Come è possibile che nel virtuale restiamo incollati a guardare ciò che ci repelle e/o terrorizza?

“Quando ci si toglie una crosta o ci si spella, si prova un sollievo simile a quello che si prova dopo aver fatto sesso. Non è una gratificazione sessuale in sé, ma è un senso di sollievo e una risposta chimica simile”, spiega la sessuologa Fleischman. “Questa risposta si chiama dopamina, e inonda il nostro cervello come ricompensa neurologica a tutti quei comportamenti che promuovono la cura e la prevenzione delle malattie”.

Secondo lo psicologo Alexander Skolnik la ragione è da ricercare nel fatto che siamo attratti da ciò che ci mette a disagio. In questi casi la nausea è superata dalla curiosità. 

Nella vita reale, quotidiana, più siamo terrorizzati o disgustati da qualcosa meno ne siamo incuriositi.

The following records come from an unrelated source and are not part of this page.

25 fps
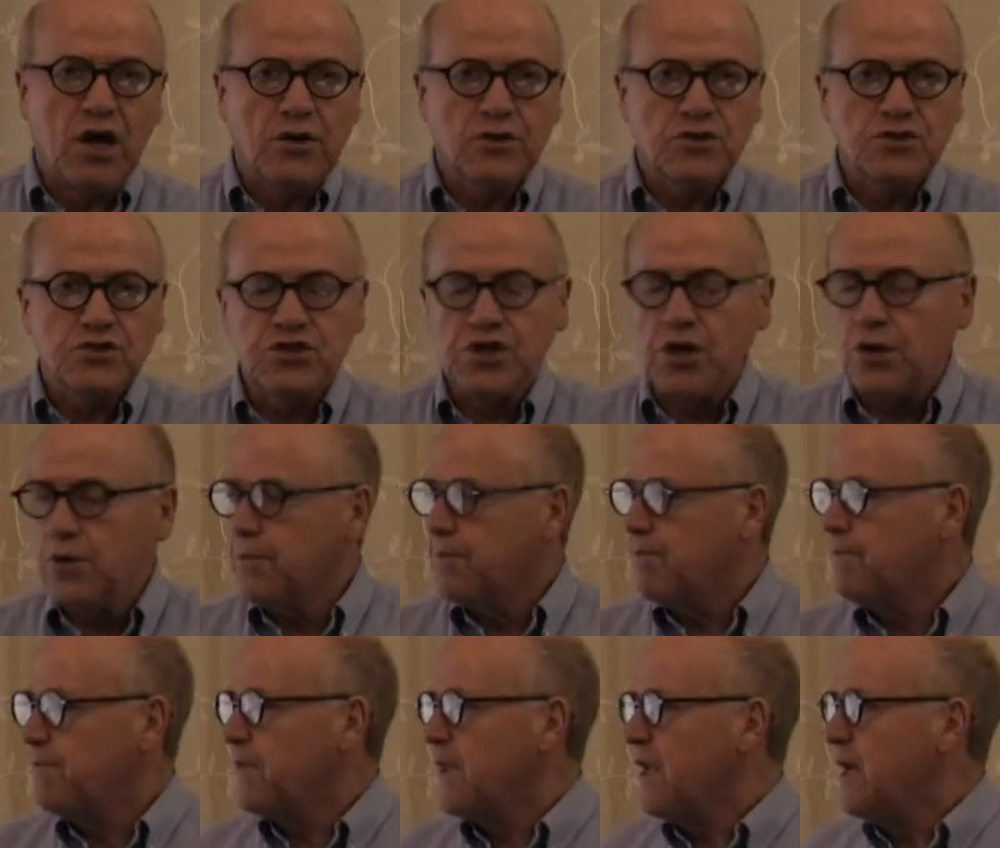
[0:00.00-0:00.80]

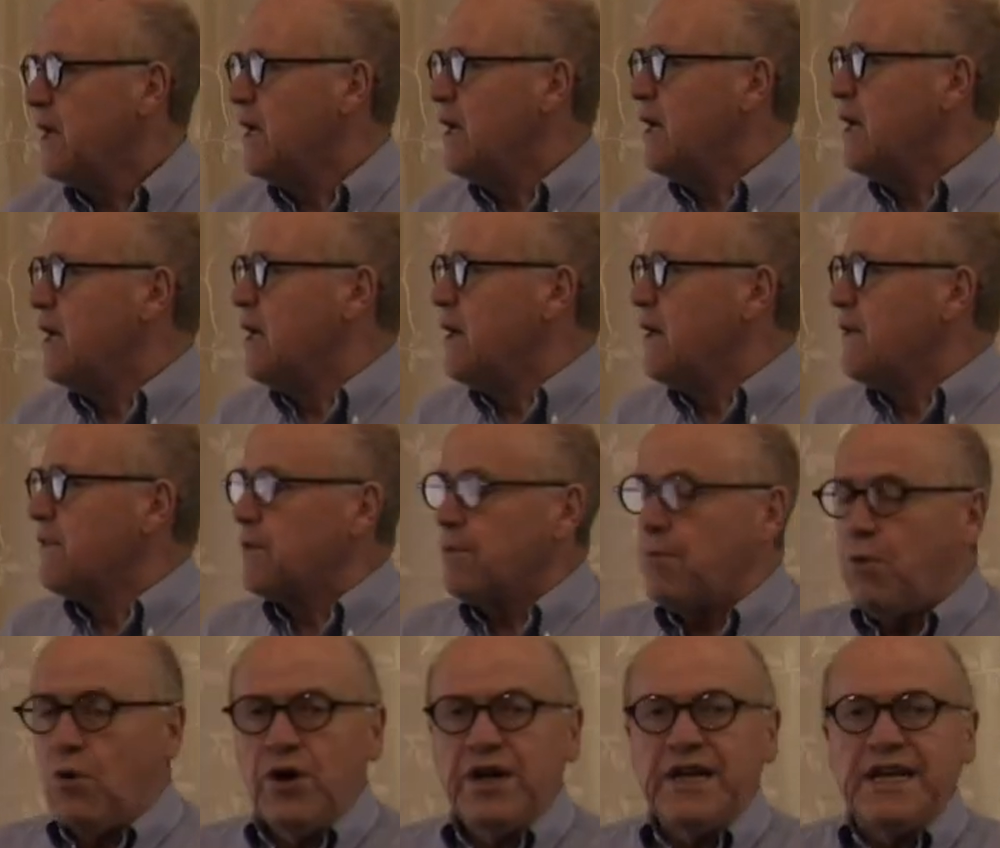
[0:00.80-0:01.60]
So
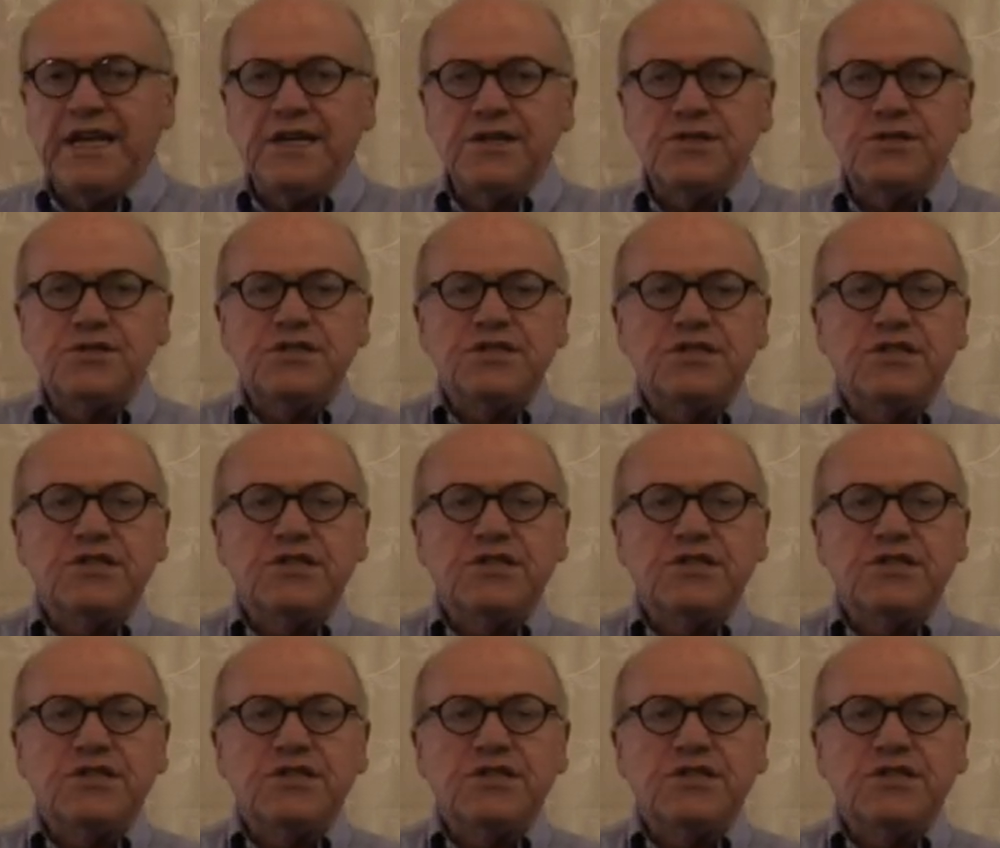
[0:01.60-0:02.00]
the point is,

Nei video però l’esperienza è totalmente diversa: “credo riguardi l’avere a che fare con qualcosa di spaventoso e/o disgusto in maniera sicura. Hai sempre il potere di spegnere”

Guardando i video le persone sono spaventate o disgustate ma non abbastanza da spegnere o scappare. 

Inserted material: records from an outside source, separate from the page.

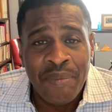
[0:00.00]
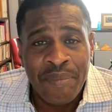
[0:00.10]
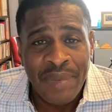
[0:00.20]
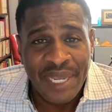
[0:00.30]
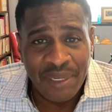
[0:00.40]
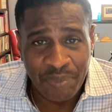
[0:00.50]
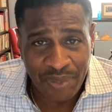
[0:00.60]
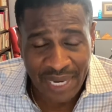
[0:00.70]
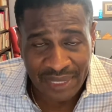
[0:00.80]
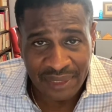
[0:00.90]

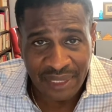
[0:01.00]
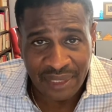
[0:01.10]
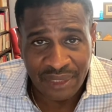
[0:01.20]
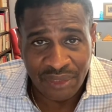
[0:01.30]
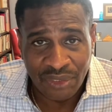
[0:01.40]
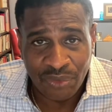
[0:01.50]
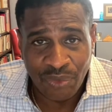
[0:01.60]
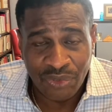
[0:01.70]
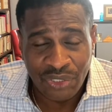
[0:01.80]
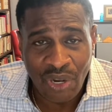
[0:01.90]
Metaprocessors
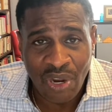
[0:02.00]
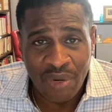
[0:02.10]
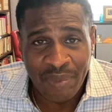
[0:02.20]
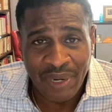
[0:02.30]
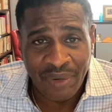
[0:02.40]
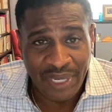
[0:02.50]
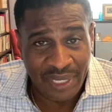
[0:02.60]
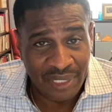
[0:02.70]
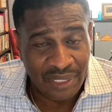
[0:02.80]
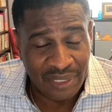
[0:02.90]
will talk about
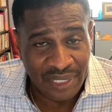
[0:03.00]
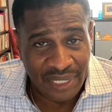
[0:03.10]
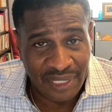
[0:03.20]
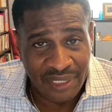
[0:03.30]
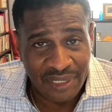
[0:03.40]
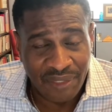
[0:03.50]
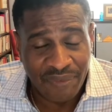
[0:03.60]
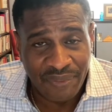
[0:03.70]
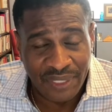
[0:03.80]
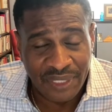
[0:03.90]
it, and it is their
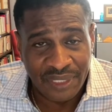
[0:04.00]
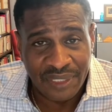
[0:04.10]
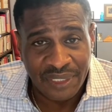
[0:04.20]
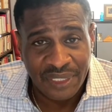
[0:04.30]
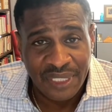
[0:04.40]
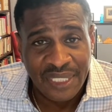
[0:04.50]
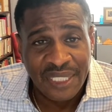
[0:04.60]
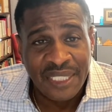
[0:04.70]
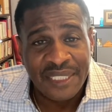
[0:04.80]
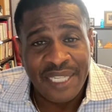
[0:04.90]
feelings.
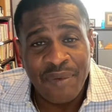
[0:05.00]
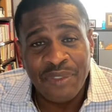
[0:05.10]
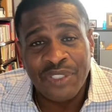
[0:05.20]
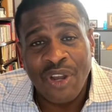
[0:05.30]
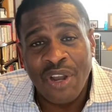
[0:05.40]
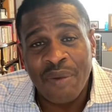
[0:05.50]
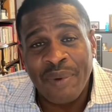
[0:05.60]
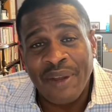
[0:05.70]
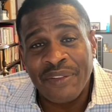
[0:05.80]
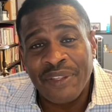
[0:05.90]
They will talk
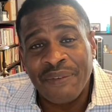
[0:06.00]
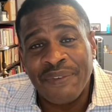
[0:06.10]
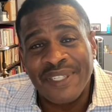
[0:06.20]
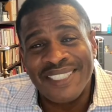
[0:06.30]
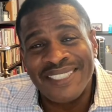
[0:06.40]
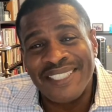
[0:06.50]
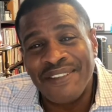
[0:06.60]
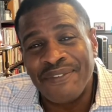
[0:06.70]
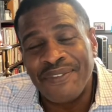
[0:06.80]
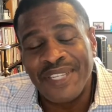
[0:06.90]
about their feelings and
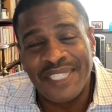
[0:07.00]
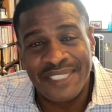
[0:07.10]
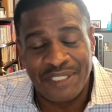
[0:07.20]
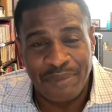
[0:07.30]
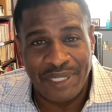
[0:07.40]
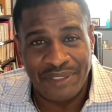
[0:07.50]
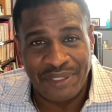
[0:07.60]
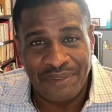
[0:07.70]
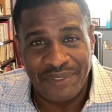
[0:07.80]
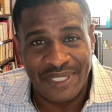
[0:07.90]
the feelings about
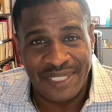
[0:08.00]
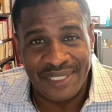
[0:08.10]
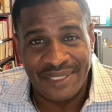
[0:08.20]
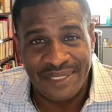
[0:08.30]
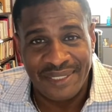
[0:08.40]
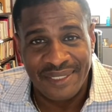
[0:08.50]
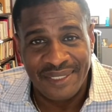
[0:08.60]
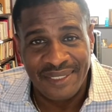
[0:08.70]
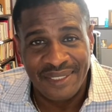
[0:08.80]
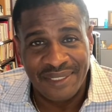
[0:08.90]
their feelings.
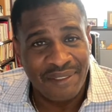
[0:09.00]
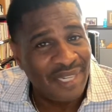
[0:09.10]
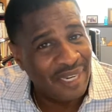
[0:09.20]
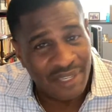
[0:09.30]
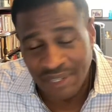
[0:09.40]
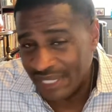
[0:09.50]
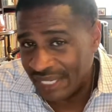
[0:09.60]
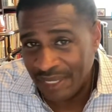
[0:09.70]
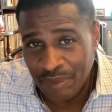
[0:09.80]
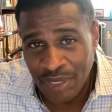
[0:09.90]
So they're going to
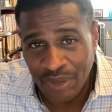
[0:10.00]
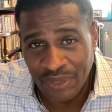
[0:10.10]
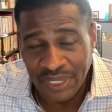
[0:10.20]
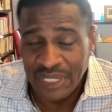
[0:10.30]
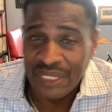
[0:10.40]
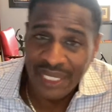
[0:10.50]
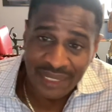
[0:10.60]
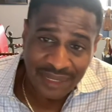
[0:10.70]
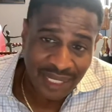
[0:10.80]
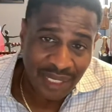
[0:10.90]
keep going, and the
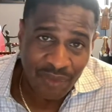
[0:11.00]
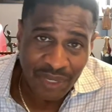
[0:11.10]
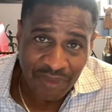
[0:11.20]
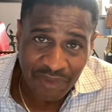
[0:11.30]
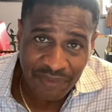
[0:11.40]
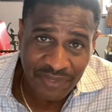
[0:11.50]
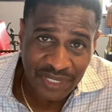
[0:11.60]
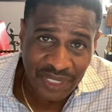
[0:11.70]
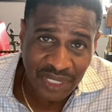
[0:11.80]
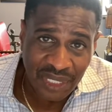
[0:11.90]
next day they want to
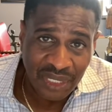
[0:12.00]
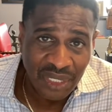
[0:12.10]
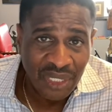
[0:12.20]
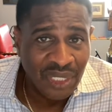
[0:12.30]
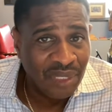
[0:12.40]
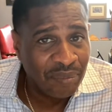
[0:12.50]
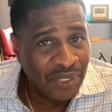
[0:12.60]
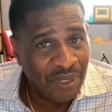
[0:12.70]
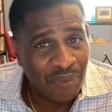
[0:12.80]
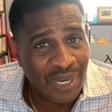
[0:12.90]
revisit it.
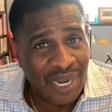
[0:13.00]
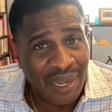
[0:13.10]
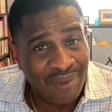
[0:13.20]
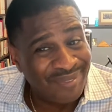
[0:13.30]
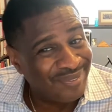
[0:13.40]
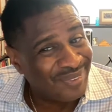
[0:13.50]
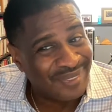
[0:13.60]
Meanwhile,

Nel virtuale la curiosità vince, porta la gente a credere di imparare qualcosa da quello che vede e le illude che, più guarda quelle immagini, più parla con quei mostri cattivi, più sarà capace di controllarli nella vita reale. 

Quel che è certo è che, da brava società, stiamo sfornando delle nuove malattie che sconvolgono tutte le semi certezze che avevamo raggiunto; e da brava società struzzo, come sempre, osserviamo i soliti schermi ripetersi, mettiamo like al male, coniamo nuovi pregiudizi-scudo, e tiriamo avanti, con la testa sotto la sabbia,  nell’ameno sentiero della normalizzazione a tutti i costi.